Apple pulls the IPHONE safety feature in the United Kingdom


Two years after Apple provides an encrypted storage feature for iPhone users, the company is withdrawing this security protection in Britain instead of compliance with the government’s request to create a tool for granting law enforcement institutions access to cloud data for customers.

Starting on Friday, Britain’s iPhone users will start seeing a message on their phones, saying that Apple is no longer able to provide an advanced data protection feature. The ability to encrypt almost all their iCloud data allows, making messages, notes, photos, and backup iphone, even when information was stored in cloud computing centers.

Apple removes the feature after the British government demanded the company to create a rear door that would allow intelligence agencies and law enforcement officials to recover the iPhone user data from data centers around the world, according to two people familiar with the request, who spoke about the lack of disclosure of its identity Because of the sensitive nature of the British government’s request.

The government’s request came in a secret order early this year, after Britain amended the law of the 2016 investigation authorities, which allows them to force companies to deliver data and communications to law enforcement and intelligence agencies.

Last year, Apple protested the amendments to providing parliament, saying it might give the British government the authority to issue secret orders to break encryption services and create a rear door in software products.

By getting rid of this feature, Apple hopes that the British government will drop its request to create a rear door for user user data. But there is an opportunity for the British government to continue to press for this access, on the pretext that people who may use service abroad pose a threat to the British interest.

“We are very disappointed,” Farid Sainz, Apple spokesman, said in a statement. He said that the protection of advanced data has provided the protection of British customers against breaches and security violations.

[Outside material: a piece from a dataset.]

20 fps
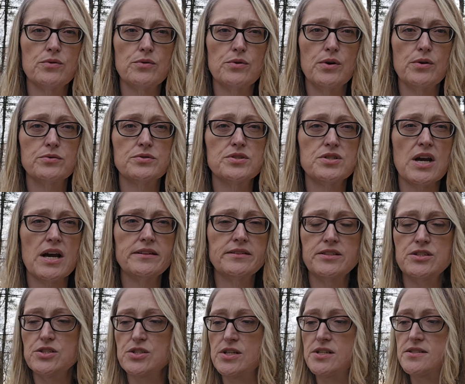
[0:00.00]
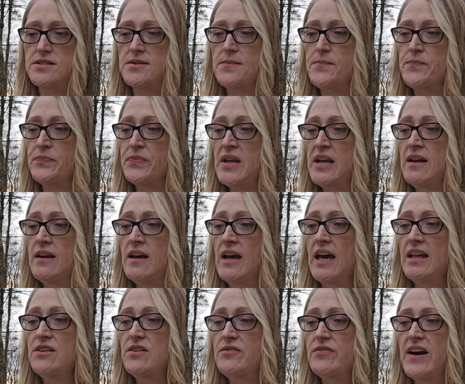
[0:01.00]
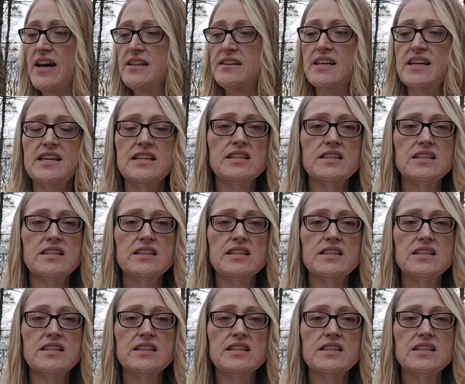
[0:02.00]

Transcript: those challenges. And then finally,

As we said several times beforeMr. Sainz added:

The British Ministry of Interior did not have a statement immediately.

Washington Post It was previously reported about the British government’s request.

Apple gets rid of the Apple to protect advanced data to the clock to the amount of access to the IPHONE users that can be accessed for the British authorities. Before submitting it, Apple refused to help apply the law in opening iPhone devices, but received requests for iCloud backup that included non -coded messages and images.

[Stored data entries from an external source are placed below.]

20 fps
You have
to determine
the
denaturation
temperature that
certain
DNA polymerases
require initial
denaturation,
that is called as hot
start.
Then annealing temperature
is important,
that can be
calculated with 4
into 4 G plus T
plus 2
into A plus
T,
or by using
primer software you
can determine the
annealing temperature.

The Apple encryption gap in data centers allowed you to get secret messages in secret cases in high -level situations. In the United States, law enforcement officials were able to request the ICLOS backup of Paul Manafort, President of President Trump’s campaign for 2016.

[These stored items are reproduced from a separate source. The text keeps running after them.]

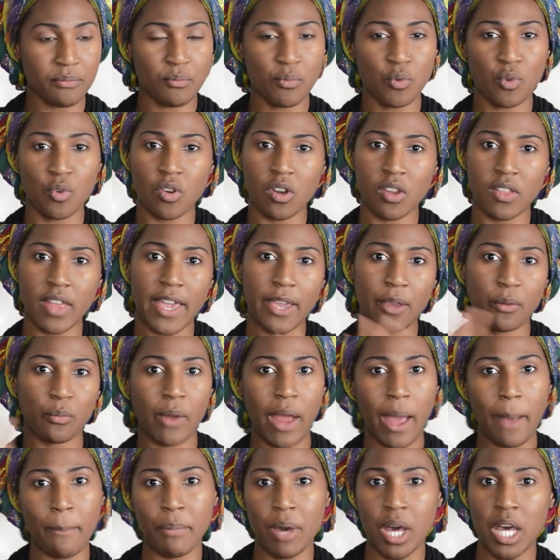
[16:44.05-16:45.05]
more like
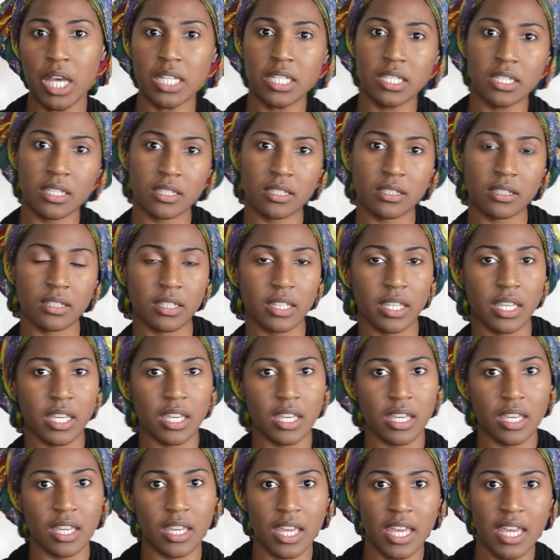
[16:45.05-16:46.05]

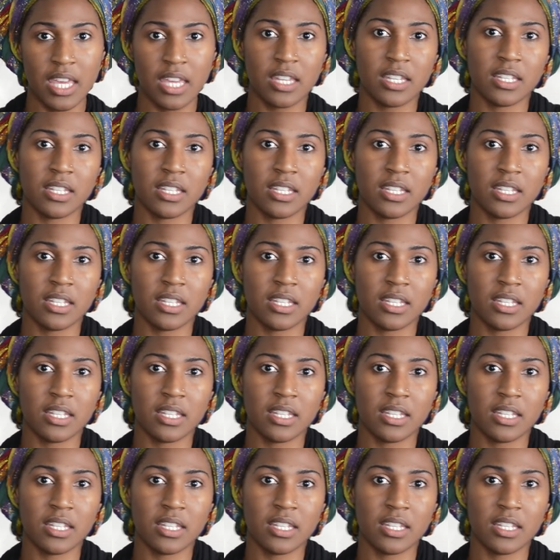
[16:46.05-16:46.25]
Rapunzel-y,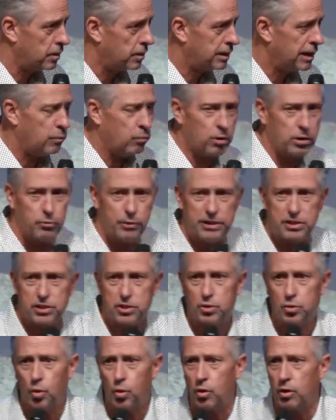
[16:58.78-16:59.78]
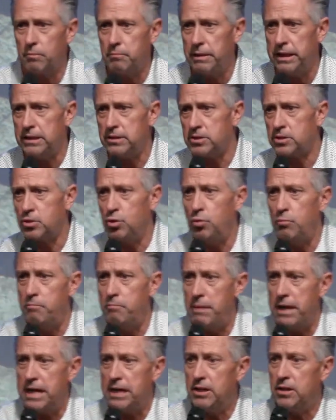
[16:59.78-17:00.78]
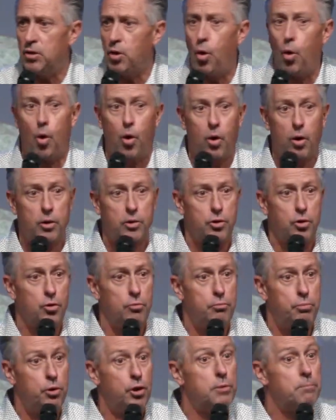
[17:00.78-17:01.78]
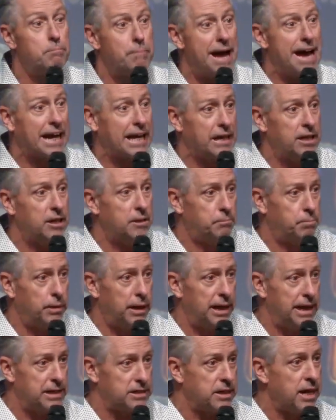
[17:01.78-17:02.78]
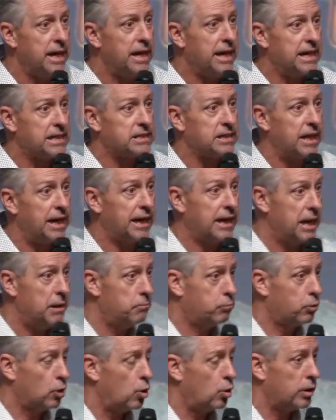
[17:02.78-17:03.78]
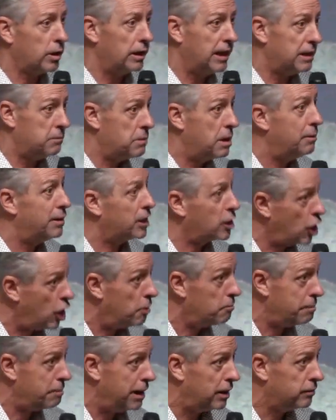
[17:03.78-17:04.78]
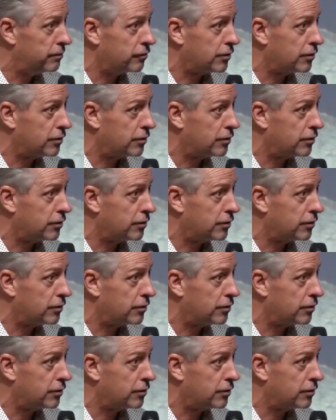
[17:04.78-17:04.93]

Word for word: That word restore means to mend or to put back into place. It's like a broken leg, maybe a compound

For years, Apple has fully resisted iCloud data encryption because it wants to facilitate customers to recover their information if they are closed from their accounts. But as data violations increased around the world, the company moved to expand encryption offers in 2022 while protecting advanced data. The feature is optional and must be operated by users.

The clash between Apple and the British government of the company that the company made with the FBI in 2016 on access to the iPhone used by a striker killed 14 people in San Bernardino, California, the FBI wanted to open the Apple iPhone for the attacker, but Apple refused. Ultimately, the government achieved access with the help of a penetration company.

In the years after that, Apple marketed its devices as more private than its competitors, and promised that what is on the iPhone remains on the iPhone. The company broadcast a commercial advertisement last year showing surveillance cameras, which are common in the British streets, flying around and looking at the shoulders of people looking at their phones. When iPhone users open their Safari browser, the cameras explode.

The views of encryption have turned throughout the United States government after a recent violation of American communications. During the elections last year, the Chinese government’s piracy operation targeted a group called Salt Typhoon, Mr. Trump and JD Vance, his colleague in running. After that, the Cyber ​​Security Agency and the US infrastructure urged smart phone users to use encrypted communication systems.

“The encryption is glue and mortar shells that carry our digital life together,” said Joseph Lorenzo Hall, a distinguished technician in the Internet Association, a non -profit organization that defends the Internet infrastructure. “This would lead to a collapse not only but the catastrophic collapses.”